Write every line below out again, exactly as given, but leave out the pictures.
------------------------
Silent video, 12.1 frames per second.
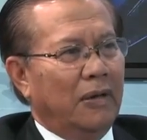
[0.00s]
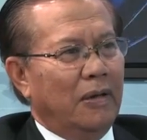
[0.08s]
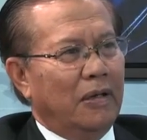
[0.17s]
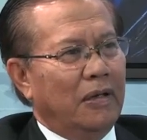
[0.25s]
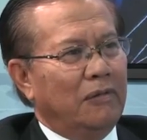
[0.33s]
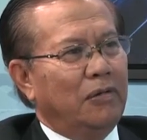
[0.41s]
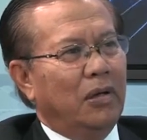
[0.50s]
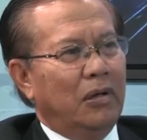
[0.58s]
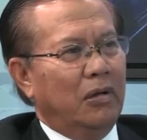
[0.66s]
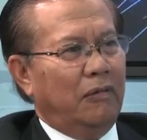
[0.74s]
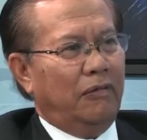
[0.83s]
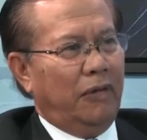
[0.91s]
Right. If you are
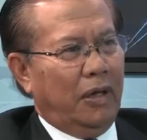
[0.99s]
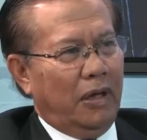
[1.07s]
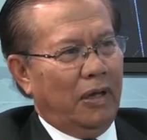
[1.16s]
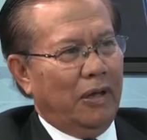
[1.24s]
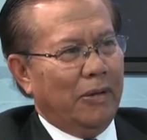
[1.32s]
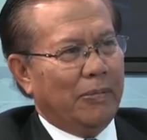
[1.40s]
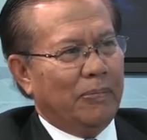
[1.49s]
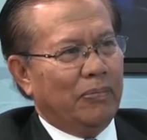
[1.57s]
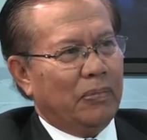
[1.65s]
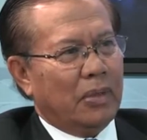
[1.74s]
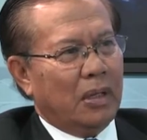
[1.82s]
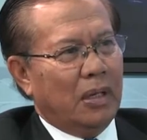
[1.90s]
not fair
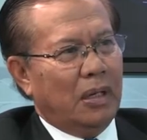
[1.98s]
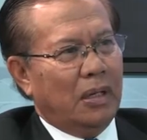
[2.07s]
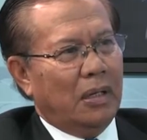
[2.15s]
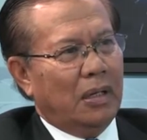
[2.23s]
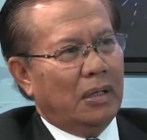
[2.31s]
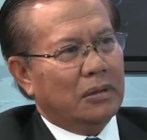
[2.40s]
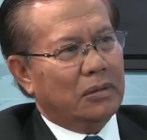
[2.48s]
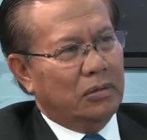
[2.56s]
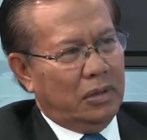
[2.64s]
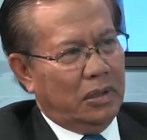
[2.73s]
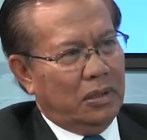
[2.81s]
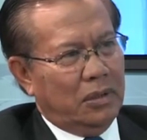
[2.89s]

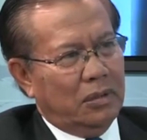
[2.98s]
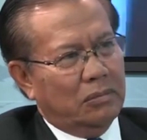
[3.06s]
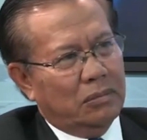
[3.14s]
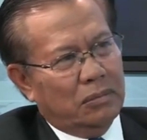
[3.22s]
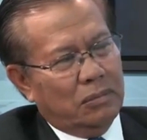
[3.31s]
to the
------------------------
▶ Answer to the problem
Silent video, 12.1 frames per second.
[0.00s]
[0.08s]
[0.17s]
[0.25s]
[0.33s]
[0.41s]
[0.50s]
[0.58s]
[0.66s]
[0.74s]
[0.83s]
[0.91s]
Right. If you are
[0.99s]
[1.07s]
[1.16s]
[1.24s]
[1.32s]
[1.40s]
[1.49s]
[1.57s]
[1.65s]
[1.74s]
[1.82s]
[1.90s]
not fair
[1.98s]
[2.07s]
[2.15s]
[2.23s]
[2.31s]
[2.40s]
[2.48s]
[2.56s]
[2.64s]
[2.73s]
[2.81s]
[2.89s]

[2.98s]
[3.06s]
[3.14s]
[3.22s]
[3.31s]
to the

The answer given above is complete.